Die doppelseitigen Tafeln verschaffen einen Überblick. Sie sehen ein wenig so aus, wie man etwa zu Humboldts Zeiten auf den Reisen in ferne Länder ein Feldbuch führte mit Zeichnungen, Skizzen und auch Text, alles nebeneinander. Beim Verkleinern der Vorlagen für den Druck haben allerdings die Texte gelitten: Sie sind sehr klein geworden und Brandstetters Schrift ist eine ausgeschriebene Klaue. Es macht aber Spaß, mit einer Lupe zu erraten, was da steht. Besonders gefallen hat mir die doppelseitige Tafel für das Hochgebirge. Die einseitigen Tafeln sind fast ausnahmslos einzelnen Arten gewidmet und ihre Genauigkeit ist so hoch, dass ich das Bild einer blühenden Wiese auf der Rückseite des Schmutztitels (S. 4) für eine Fotografie hielt.

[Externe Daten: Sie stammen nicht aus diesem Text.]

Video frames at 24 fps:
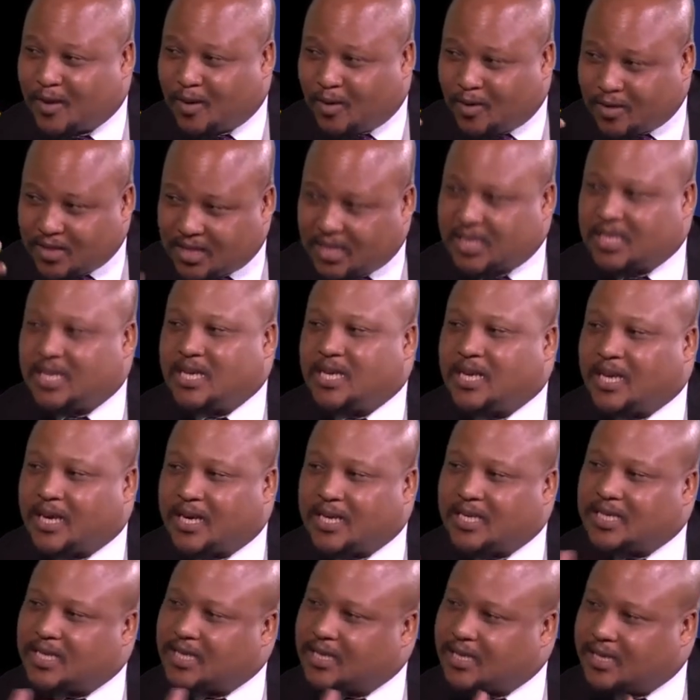on this
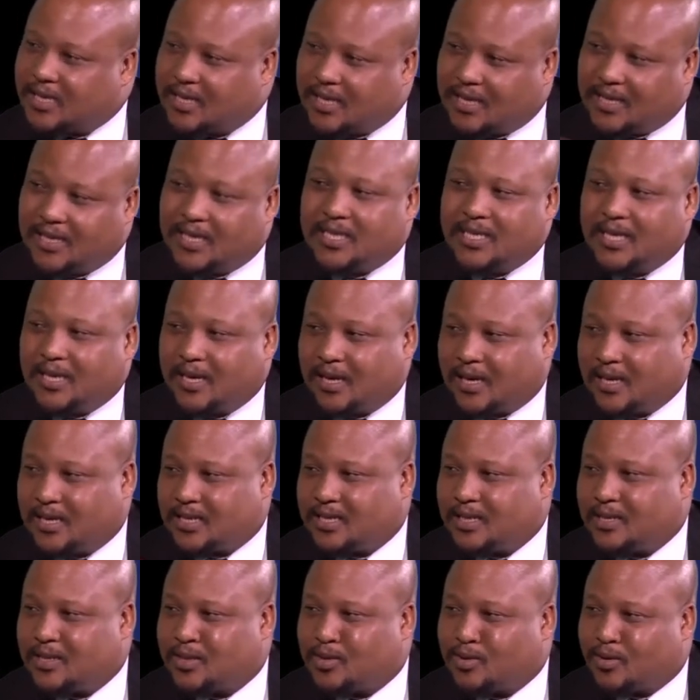generation and the
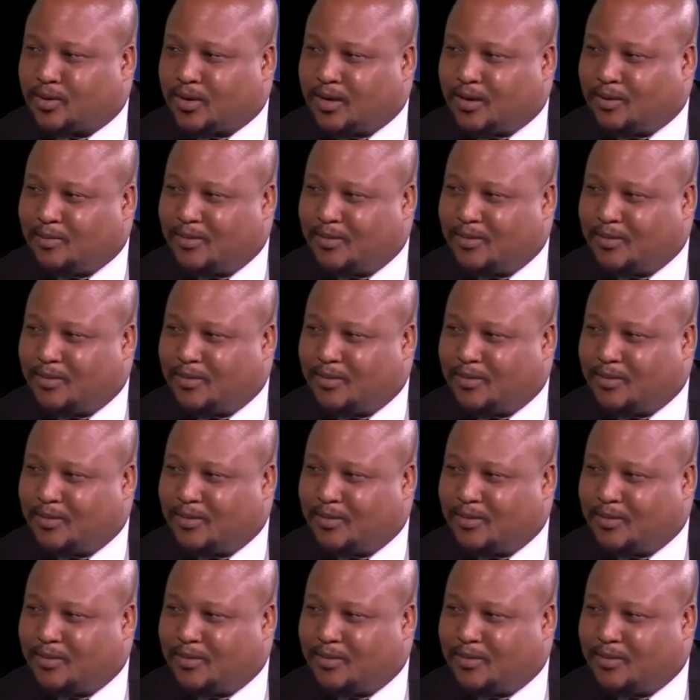generations to come.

Unabhängig von Jahreszeiten und ohne systematisches Vorgehen folgen nun in der oben angegebenen Reihenfolge wie auf einem Spaziergang die einzelnen Arten in ihren Lebensräumen. Die zugehörenden Abbildungen sind von so fantastischer Qualität, dass sie allein reichen, den Kauf des nicht gerade billigen Buches zu rechtfertigen. Brillant die Wiese mit Schwerpunkt auf der Bestäubung von Salbei, der Biologie des Ölkäfers, Großtrappe und Kampfläufer bei der Balz. Aus den feuchten Gebieten gibt es Bilder von Kranichen im Flug, aus dem Leben der Zwergmaus und vom Sonnentau, im Wald von Pilzen, dem Aronstab und dem Ziegenmelker, von den alpinen Matten den Gelben und den Frühlings-Enzian. Dass die zweiseitigen Tafeln ein wenig wie »Wimmelbilder« aussehen, macht das Buch zusätzlich für Kinder interessant, die es mit Sicherheit gerne anschauen. Erzählen kann man dazu ganz leicht, wenn sie noch nicht lesen können, denn der Text steht eigentlich immer ganz in der Nähe.

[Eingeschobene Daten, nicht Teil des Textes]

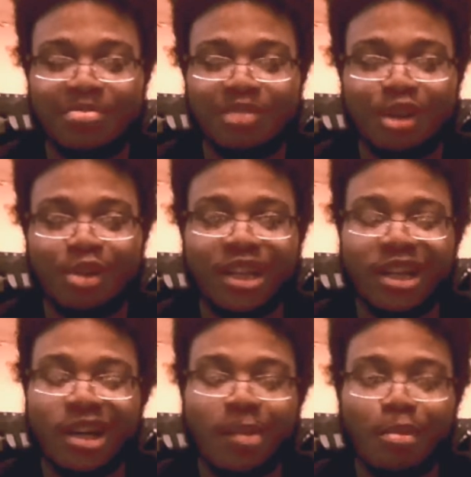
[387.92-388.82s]
only a
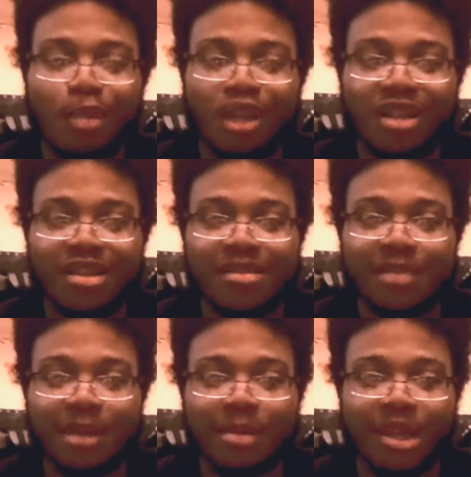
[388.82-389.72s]
couple bucks,
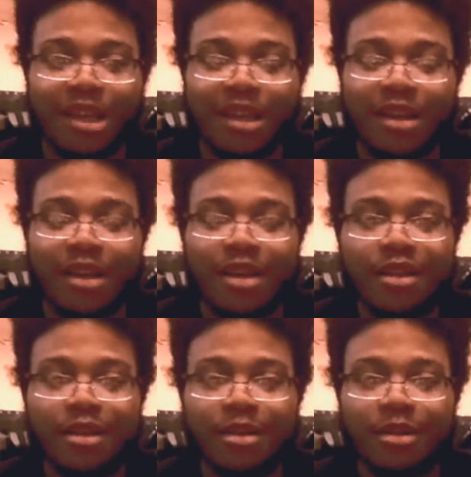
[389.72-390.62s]
maybe
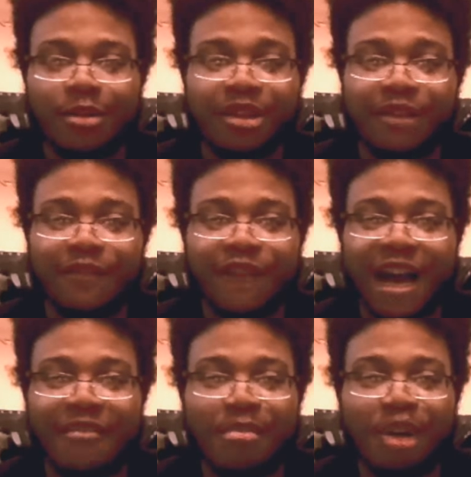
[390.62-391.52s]
$3 to
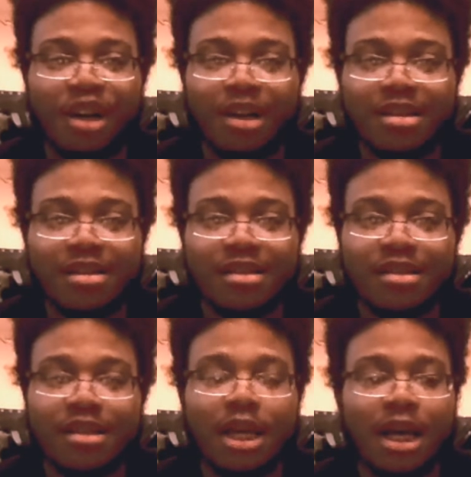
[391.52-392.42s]
$5.
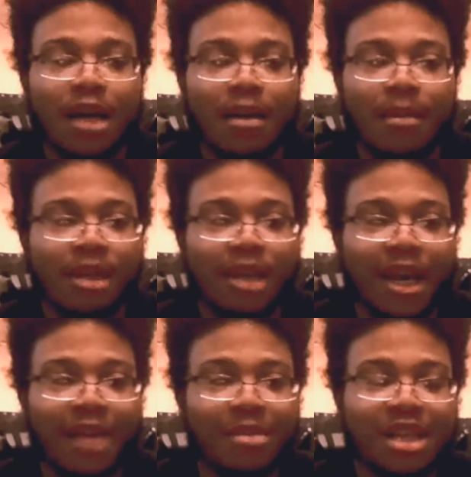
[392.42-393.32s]
On
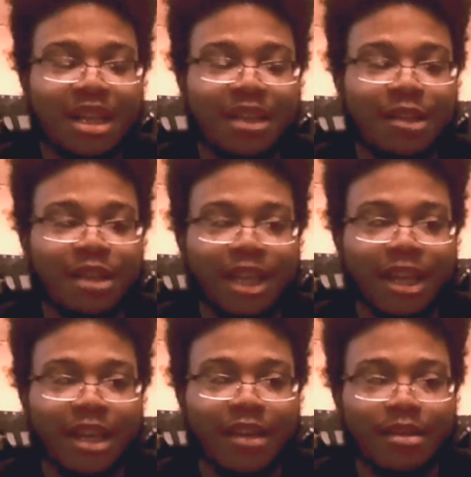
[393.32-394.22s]
Amazon, you could
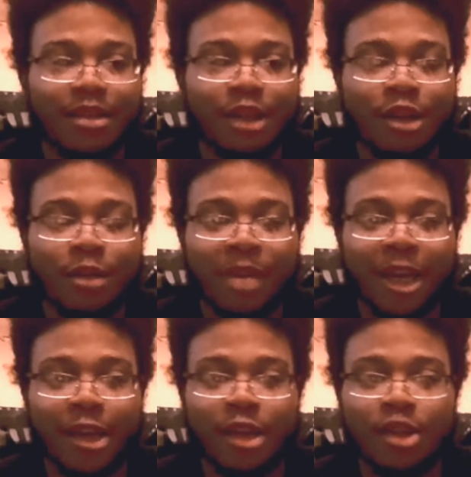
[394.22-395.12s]
get
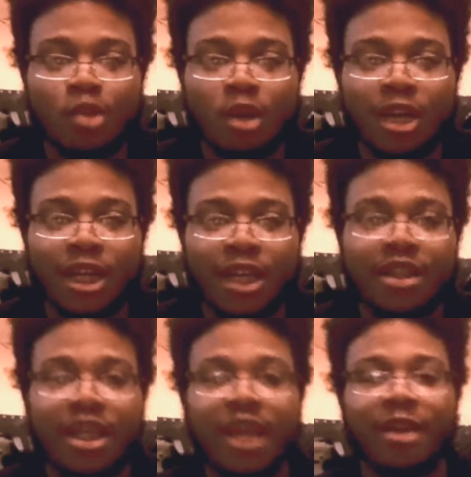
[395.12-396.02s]
pay $20 and
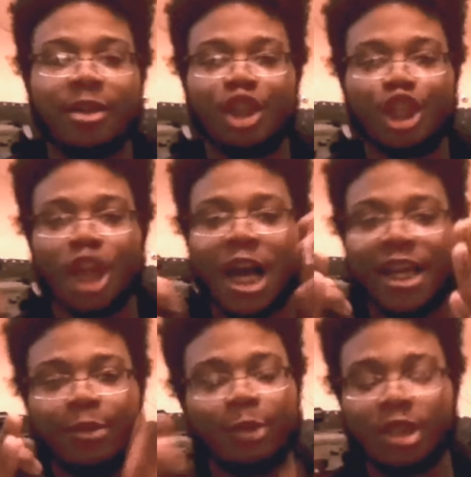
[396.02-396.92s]
you get a
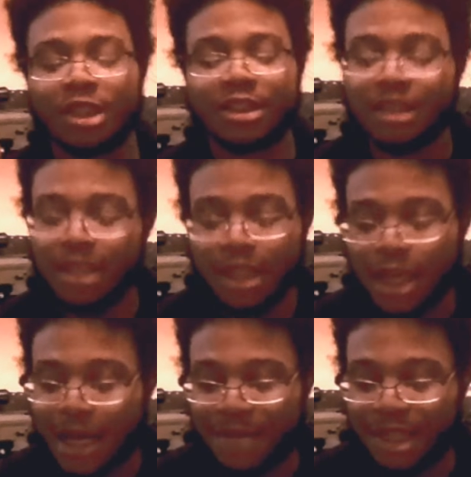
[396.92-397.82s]
giant one.
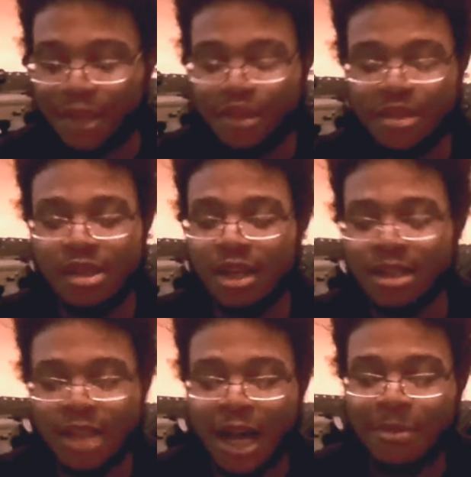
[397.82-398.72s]
I mean, there's
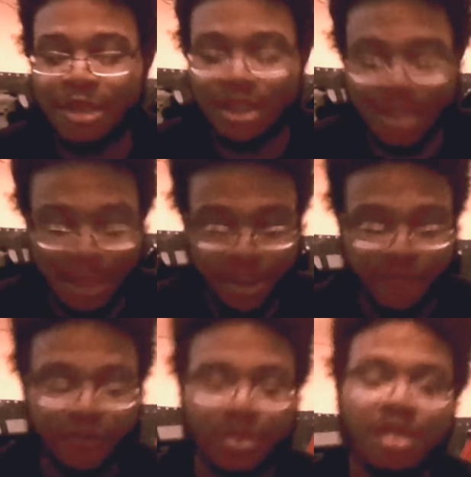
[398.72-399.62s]
tons of options out there
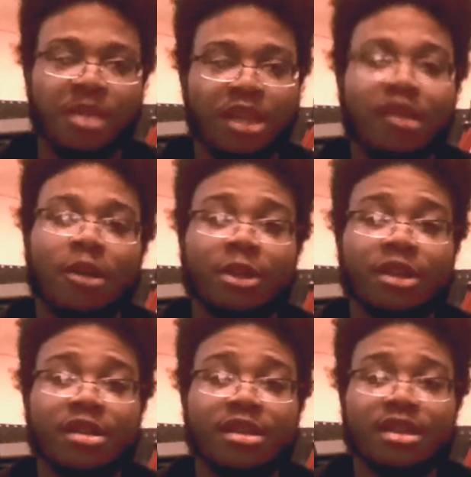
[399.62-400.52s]
for speed
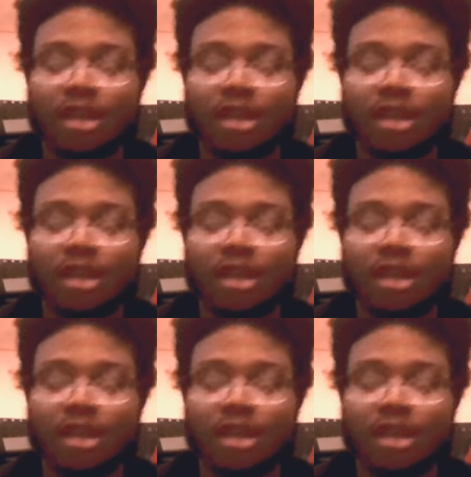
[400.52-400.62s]
loaders.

Die Schönheit der abgebildeten und besprochenen »Vielfalt« ist stellenweise bereits extrem selten oder ganz verloren, z. B. Frauenschuh oder Ziegenmelker. Man begreift hier die Zerbrechlichkeit ihrer Lebensräume und erkennt vielleicht, dass es sich lohnen würde, sie allein um dieser Schönheit willen zu schützen. Es gibt aber auch Erfolge durch den Schutz der Räume, z. B. bei der Bocksriemenzunge, dem Kranich oder dem Bienenfresser. Das macht dann wieder etwas Hoffnung. Dieses Buch ist ein absolut wichtiges Buch, als Geschenk, als ideales Mitbringsel und als ein – noch einmal im Sinne des Wortes – wertvolles Buch.